Dan Wheldon was thirty-three years old when he passed. However, his short life on earth gave him a chance to leave an everlasting and inspirational impression on drivers and fans alike.

He joined the IndyCar Series in 2002 when he joined Panther Racing for two races as a teammate to Sam Hornish Jr.

The following year he joined Andretti-Green Racing (now Andretti Autosport) to replace Michael Andretti who was retiring.

In 2004, after a mediocre debut with Andretti’s team, he returned to the team to go onto one of the best seasons of his career. He won his first race in Japan at the Twin Ring Motegi. He would win three races that season and finish second in the points.

The success of the 2004 season carried over into 2005. He won six races including three consecutive races and the Indianapolis 500. He would go on to win the 2005 championship too.

Despite two successful seasons, Wheldon would actually move on from Andretti Racing and would join Chip Ganassi Racing in 2006. He finished second in the points after winning the season opening and finale races.

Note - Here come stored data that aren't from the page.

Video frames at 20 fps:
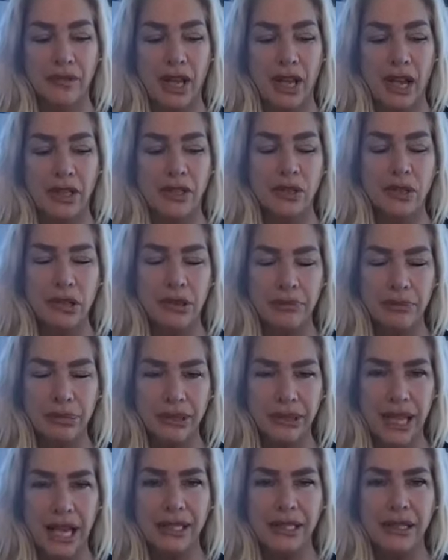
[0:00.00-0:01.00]
and you can
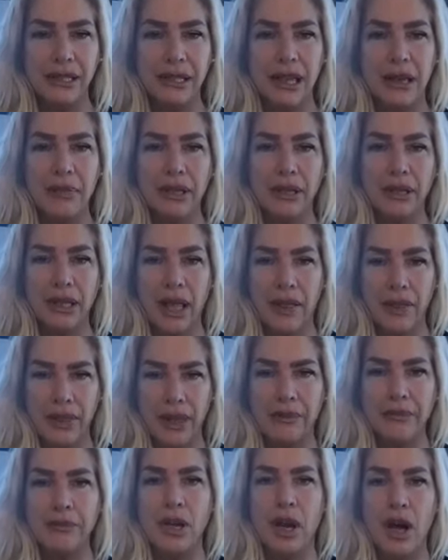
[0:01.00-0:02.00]
bless them and let
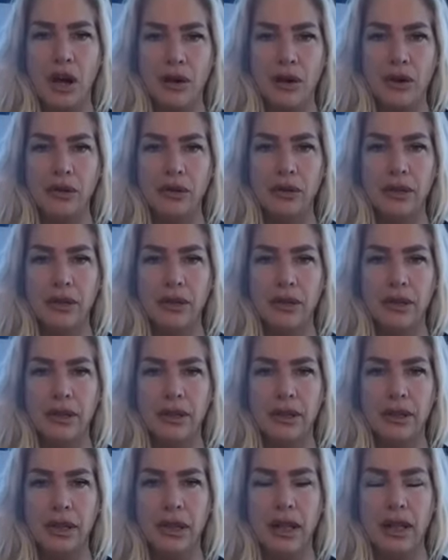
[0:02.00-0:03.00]
them go,
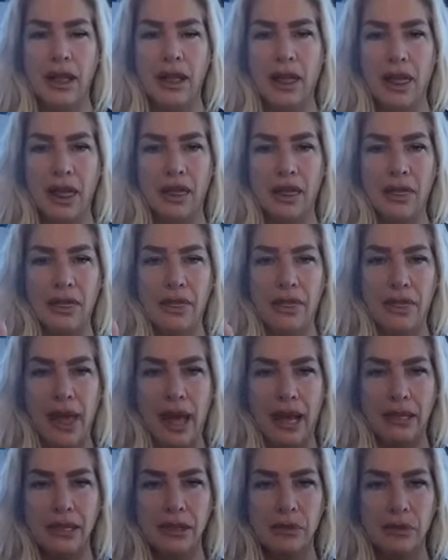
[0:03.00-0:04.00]

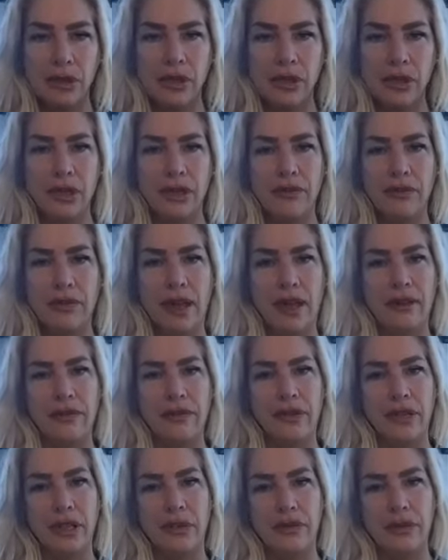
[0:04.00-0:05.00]
that's where you can find
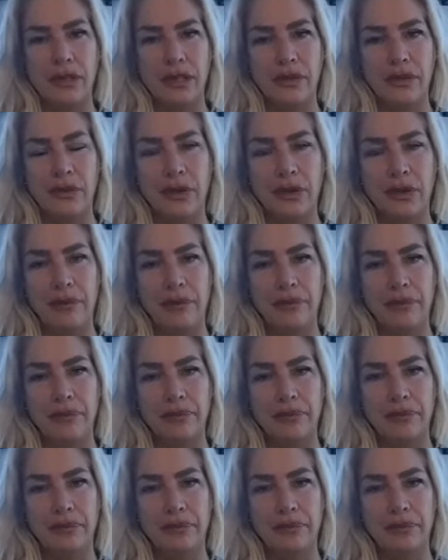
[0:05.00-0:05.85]
forgiveness for them.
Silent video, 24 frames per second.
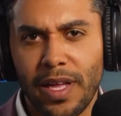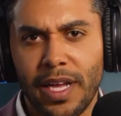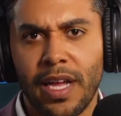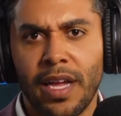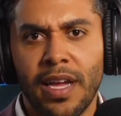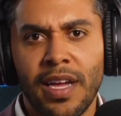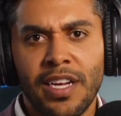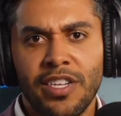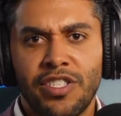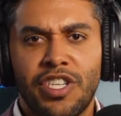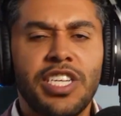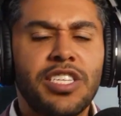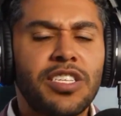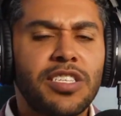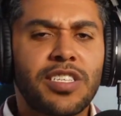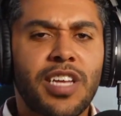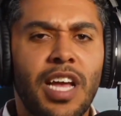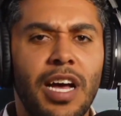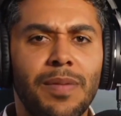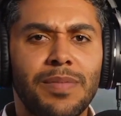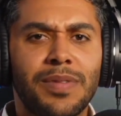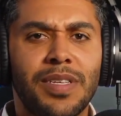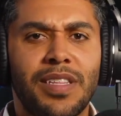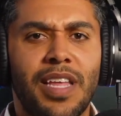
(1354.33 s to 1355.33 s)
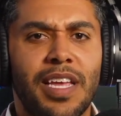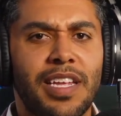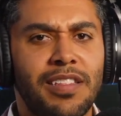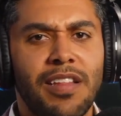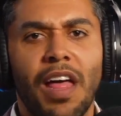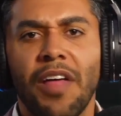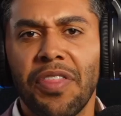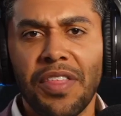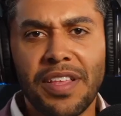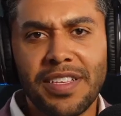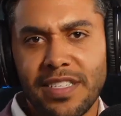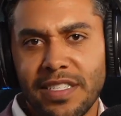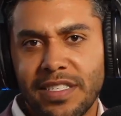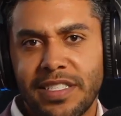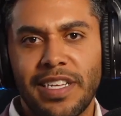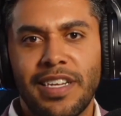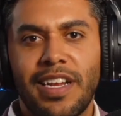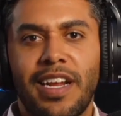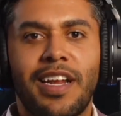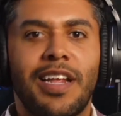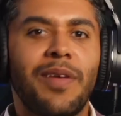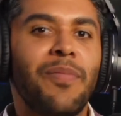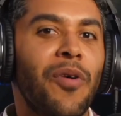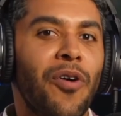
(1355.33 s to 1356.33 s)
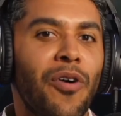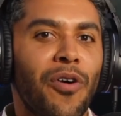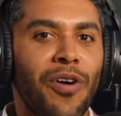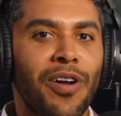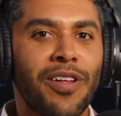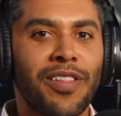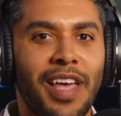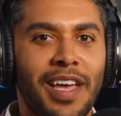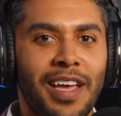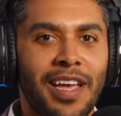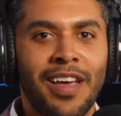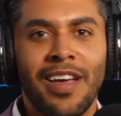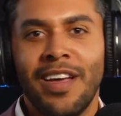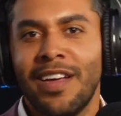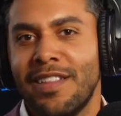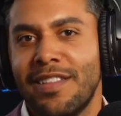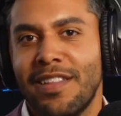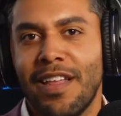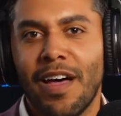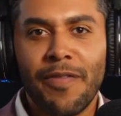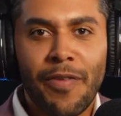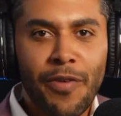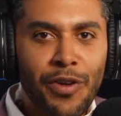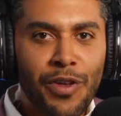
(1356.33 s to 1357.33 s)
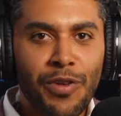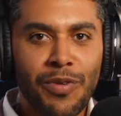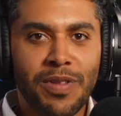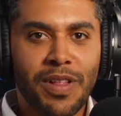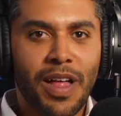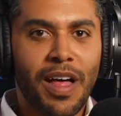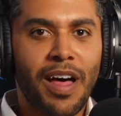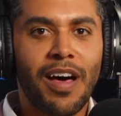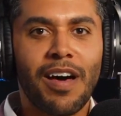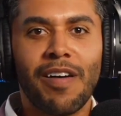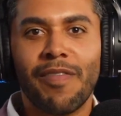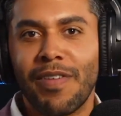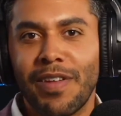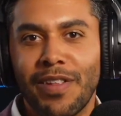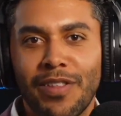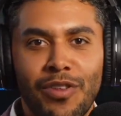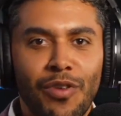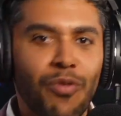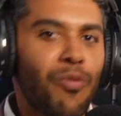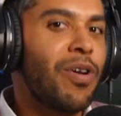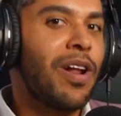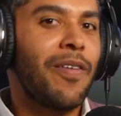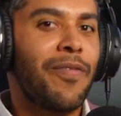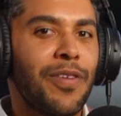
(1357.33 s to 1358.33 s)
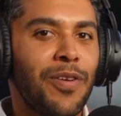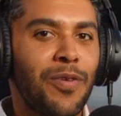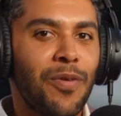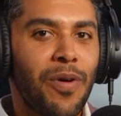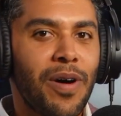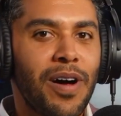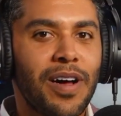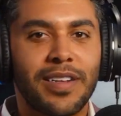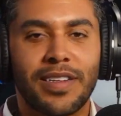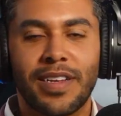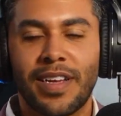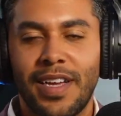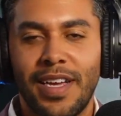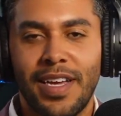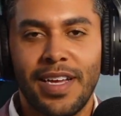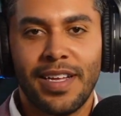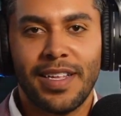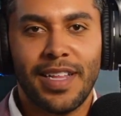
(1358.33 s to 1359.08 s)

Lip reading: Like Jesus comes and like nothing's a sin anymore, and like love who you love and do whatever you want.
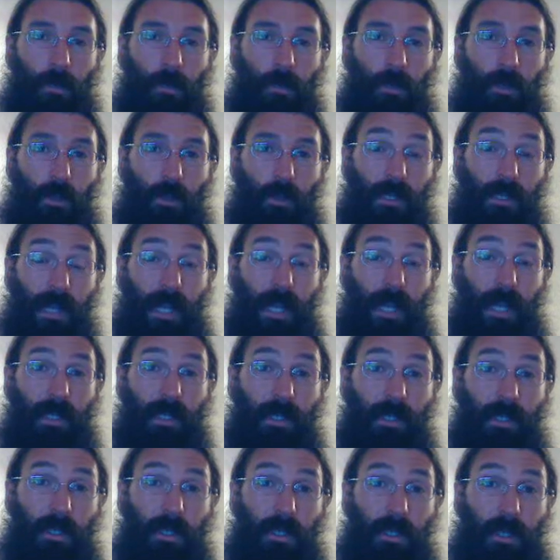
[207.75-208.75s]
We're stuck in
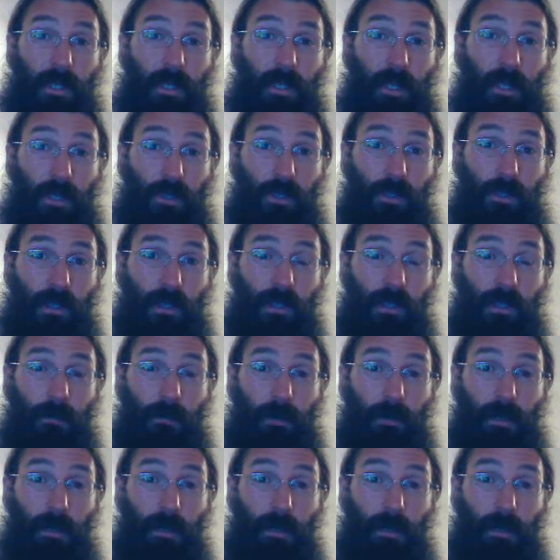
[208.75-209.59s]
this little system,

He would stay with Chip Ganassi Racing through 2008 where he was replaced by close friend Dario Franchitti. He returned to Panther Racing on a full term basis for the next two seasons but would not find much success. He was then fired from the team and replaced by JR Hildebrand after not finding victory lane and the performance the team expected out of him.

In 2011, Wheldon had no ride in the IndyCar Series and would only enter to compete in three races. This actually allowed him to work with the sanctioning body on designing a new and safer car for the series to use in 2012 which eventually became the DW12.

The first race was the Indy 500 with Bryan Herta Autosport. After JR Hildebrand crashed coming to take the checkered flags, Wheldon would pass him for the lead as Hildebrand slowed to a stop and would win his second Indy 500. His victory has been called one of the biggest upsets in IndyCar history with Wheldon competing for a small underfunded team that would only compete in that one race. He made his debut with Sam Schmidt Motorsports at Kentucky and would return to race the season finale where his life was tragically taken away far too early.

After his death, Michael Andretti revealed that the morning of his death, Wheldon had signed a contract to rejoin Andretti’s team to replace Danica Patrick in their sponsored car who was leaving for NASCAR. James Hinchcliffe would eventually sign with the team to replace the driver who never got to take the green flag behind the wheel of the car.

With one-hundred and twenty eight starts in ten IndyCar seasons, Wheldon found victory lane 16 times and earned 5 poles. 2005 would be his only IndyCar Series Championship.